Copy the lines from the start of the records below through the line containing "[0:00.00-0:08.20]", both included, and leave out the pictures.

----- Recorded data -----

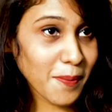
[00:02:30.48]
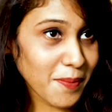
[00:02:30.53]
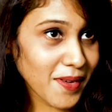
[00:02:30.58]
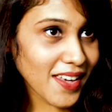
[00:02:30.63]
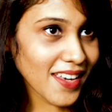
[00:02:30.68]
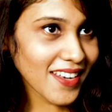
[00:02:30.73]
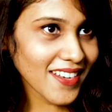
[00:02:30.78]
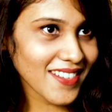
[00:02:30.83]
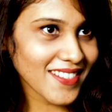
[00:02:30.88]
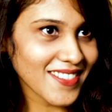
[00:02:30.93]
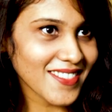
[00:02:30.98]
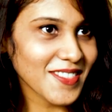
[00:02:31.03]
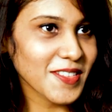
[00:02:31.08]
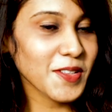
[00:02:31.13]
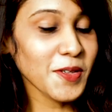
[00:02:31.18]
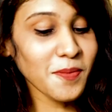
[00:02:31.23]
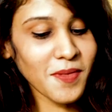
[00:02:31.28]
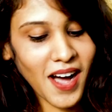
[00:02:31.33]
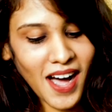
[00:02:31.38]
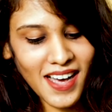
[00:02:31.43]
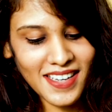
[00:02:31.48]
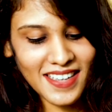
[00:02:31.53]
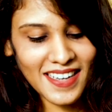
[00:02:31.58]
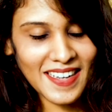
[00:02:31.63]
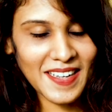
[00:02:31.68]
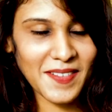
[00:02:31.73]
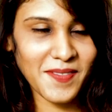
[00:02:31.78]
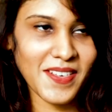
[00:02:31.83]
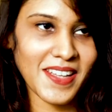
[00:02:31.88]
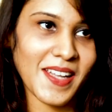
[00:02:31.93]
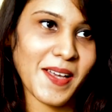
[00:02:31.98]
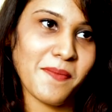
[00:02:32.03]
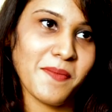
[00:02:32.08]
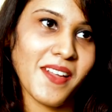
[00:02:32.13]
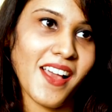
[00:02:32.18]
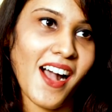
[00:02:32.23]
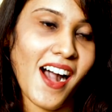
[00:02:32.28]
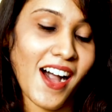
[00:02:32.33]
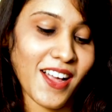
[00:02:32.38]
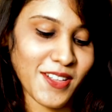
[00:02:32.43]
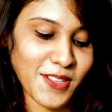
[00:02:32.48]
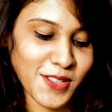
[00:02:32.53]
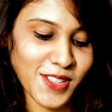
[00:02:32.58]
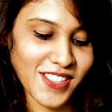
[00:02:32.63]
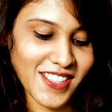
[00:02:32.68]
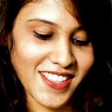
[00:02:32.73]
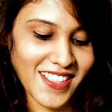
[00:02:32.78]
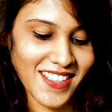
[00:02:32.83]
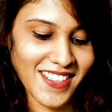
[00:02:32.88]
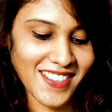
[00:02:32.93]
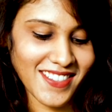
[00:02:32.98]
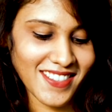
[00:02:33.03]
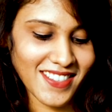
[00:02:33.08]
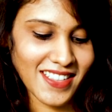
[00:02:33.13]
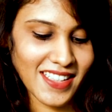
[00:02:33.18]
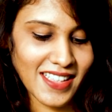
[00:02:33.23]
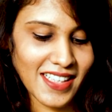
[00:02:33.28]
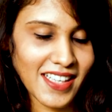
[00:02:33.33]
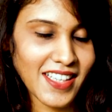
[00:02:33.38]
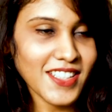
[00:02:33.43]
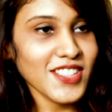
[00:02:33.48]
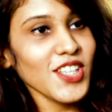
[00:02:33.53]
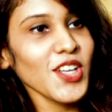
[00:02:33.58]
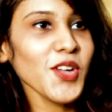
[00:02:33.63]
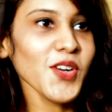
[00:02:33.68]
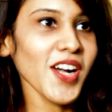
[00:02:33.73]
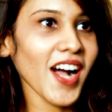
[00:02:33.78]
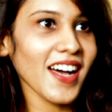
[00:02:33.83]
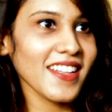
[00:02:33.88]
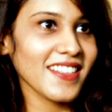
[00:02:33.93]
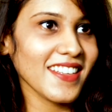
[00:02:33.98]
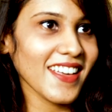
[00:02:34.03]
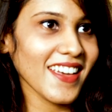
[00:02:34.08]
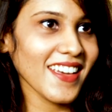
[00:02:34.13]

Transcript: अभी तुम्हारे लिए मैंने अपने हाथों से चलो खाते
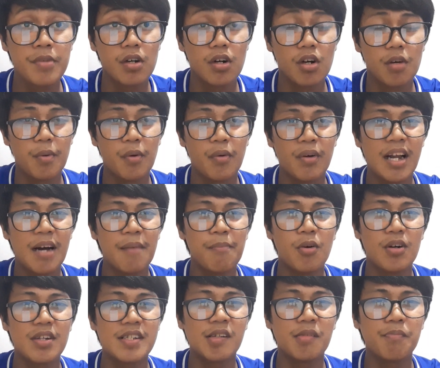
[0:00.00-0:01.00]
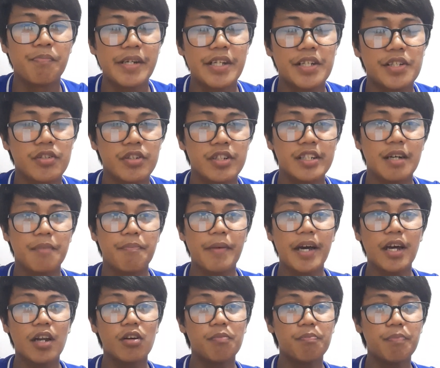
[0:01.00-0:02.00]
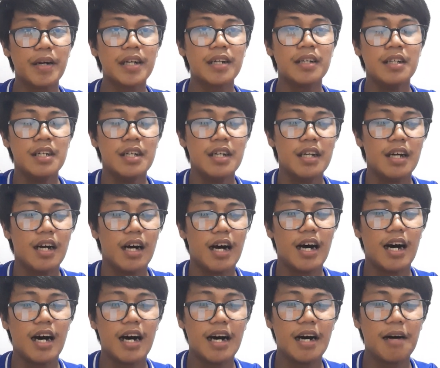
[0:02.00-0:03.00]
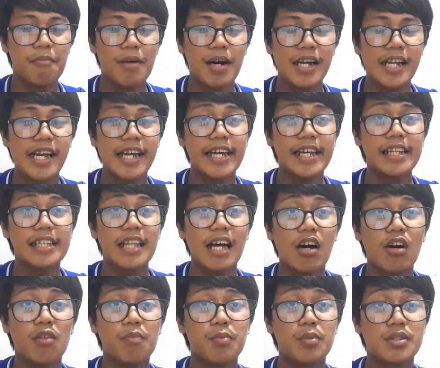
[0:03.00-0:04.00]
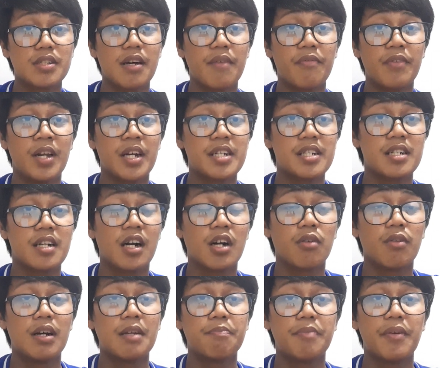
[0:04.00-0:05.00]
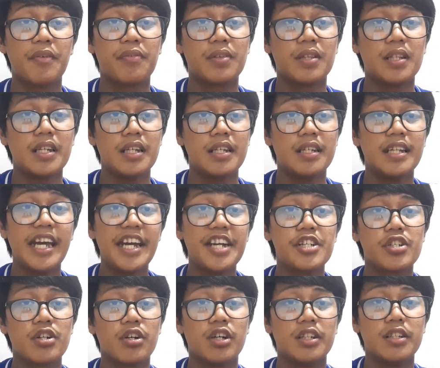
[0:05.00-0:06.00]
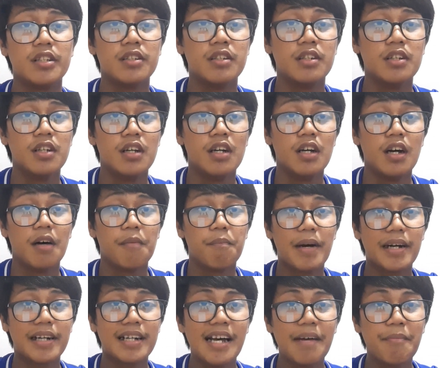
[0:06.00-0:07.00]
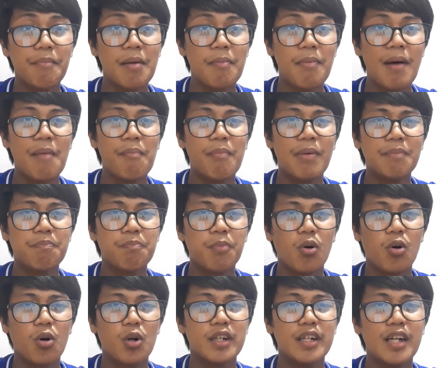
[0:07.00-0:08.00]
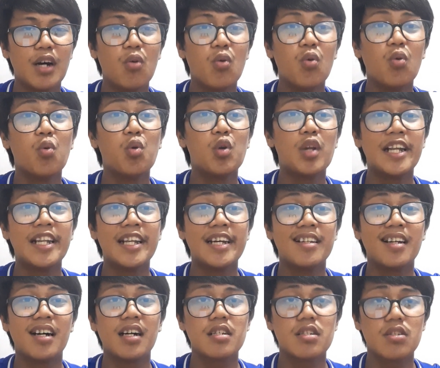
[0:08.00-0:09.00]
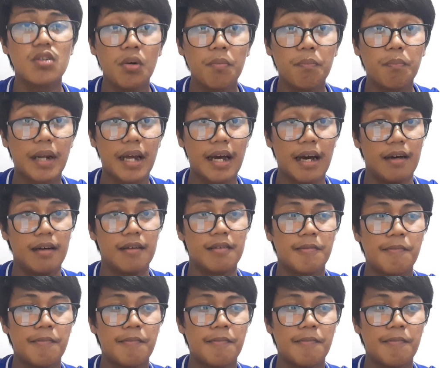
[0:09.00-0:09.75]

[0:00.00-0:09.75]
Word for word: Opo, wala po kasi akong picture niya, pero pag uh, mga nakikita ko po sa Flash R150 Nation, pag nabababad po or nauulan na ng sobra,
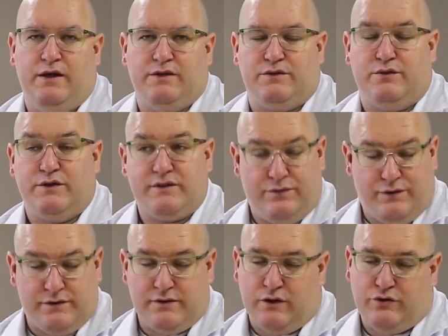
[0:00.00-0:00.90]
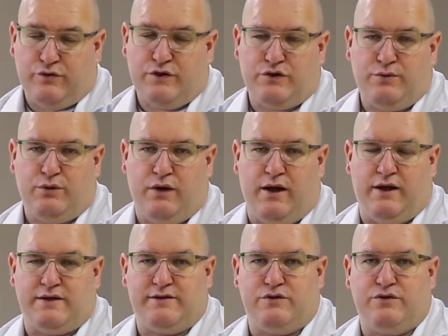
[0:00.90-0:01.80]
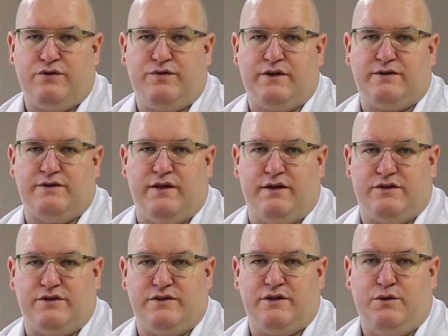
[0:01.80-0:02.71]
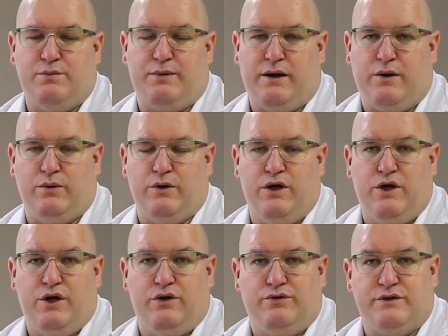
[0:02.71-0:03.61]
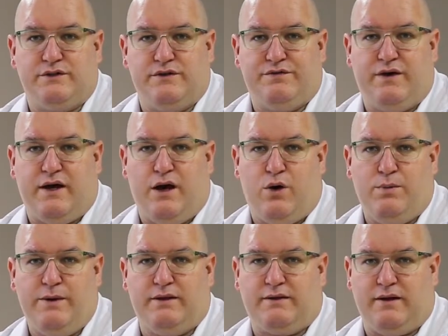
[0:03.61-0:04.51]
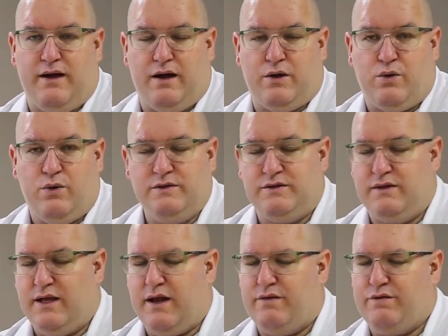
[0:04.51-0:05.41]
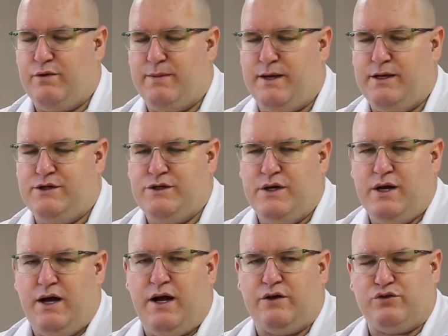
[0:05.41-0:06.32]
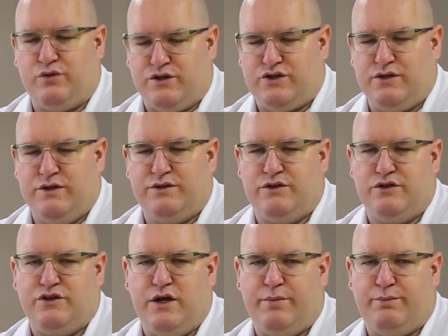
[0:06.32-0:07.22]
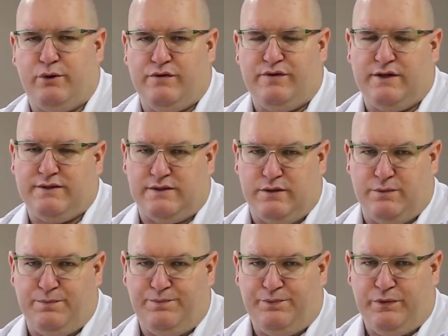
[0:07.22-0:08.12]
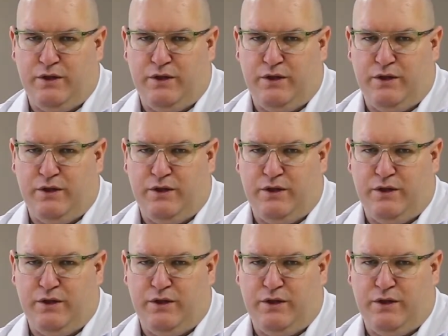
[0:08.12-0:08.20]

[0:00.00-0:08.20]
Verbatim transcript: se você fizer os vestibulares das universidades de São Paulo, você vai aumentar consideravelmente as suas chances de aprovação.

-----

● Problem solution:
[00:02:30.48]
[00:02:30.53]
[00:02:30.58]
[00:02:30.63]
[00:02:30.68]
[00:02:30.73]
[00:02:30.78]
[00:02:30.83]
[00:02:30.88]
[00:02:30.93]
[00:02:30.98]
[00:02:31.03]
[00:02:31.08]
[00:02:31.13]
[00:02:31.18]
[00:02:31.23]
[00:02:31.28]
[00:02:31.33]
[00:02:31.38]
[00:02:31.43]
[00:02:31.48]
[00:02:31.53]
[00:02:31.58]
[00:02:31.63]
[00:02:31.68]
[00:02:31.73]
[00:02:31.78]
[00:02:31.83]
[00:02:31.88]
[00:02:31.93]
[00:02:31.98]
[00:02:32.03]
[00:02:32.08]
[00:02:32.13]
[00:02:32.18]
[00:02:32.23]
[00:02:32.28]
[00:02:32.33]
[00:02:32.38]
[00:02:32.43]
[00:02:32.48]
[00:02:32.53]
[00:02:32.58]
[00:02:32.63]
[00:02:32.68]
[00:02:32.73]
[00:02:32.78]
[00:02:32.83]
[00:02:32.88]
[00:02:32.93]
[00:02:32.98]
[00:02:33.03]
[00:02:33.08]
[00:02:33.13]
[00:02:33.18]
[00:02:33.23]
[00:02:33.28]
[00:02:33.33]
[00:02:33.38]
[00:02:33.43]
[00:02:33.48]
[00:02:33.53]
[00:02:33.58]
[00:02:33.63]
[00:02:33.68]
[00:02:33.73]
[00:02:33.78]
[00:02:33.83]
[00:02:33.88]
[00:02:33.93]
[00:02:33.98]
[00:02:34.03]
[00:02:34.08]
[00:02:34.13]

Transcript: अभी तुम्हारे लिए मैंने अपने हाथों से चलो खाते
[0:00.00-0:01.00]
[0:01.00-0:02.00]
[0:02.00-0:03.00]
[0:03.00-0:04.00]
[0:04.00-0:05.00]
[0:05.00-0:06.00]
[0:06.00-0:07.00]
[0:07.00-0:08.00]
[0:08.00-0:09.00]
[0:09.00-0:09.75]

[0:00.00-0:09.75]
Word for word: Opo, wala po kasi akong picture niya, pero pag uh, mga nakikita ko po sa Flash R150 Nation, pag nabababad po or nauulan na ng sobra,
[0:00.00-0:00.90]
[0:00.90-0:01.80]
[0:01.80-0:02.71]
[0:02.71-0:03.61]
[0:03.61-0:04.51]
[0:04.51-0:05.41]
[0:05.41-0:06.32]
[0:06.32-0:07.22]
[0:07.22-0:08.12]
[0:08.12-0:08.20]

[0:00.00-0:08.20]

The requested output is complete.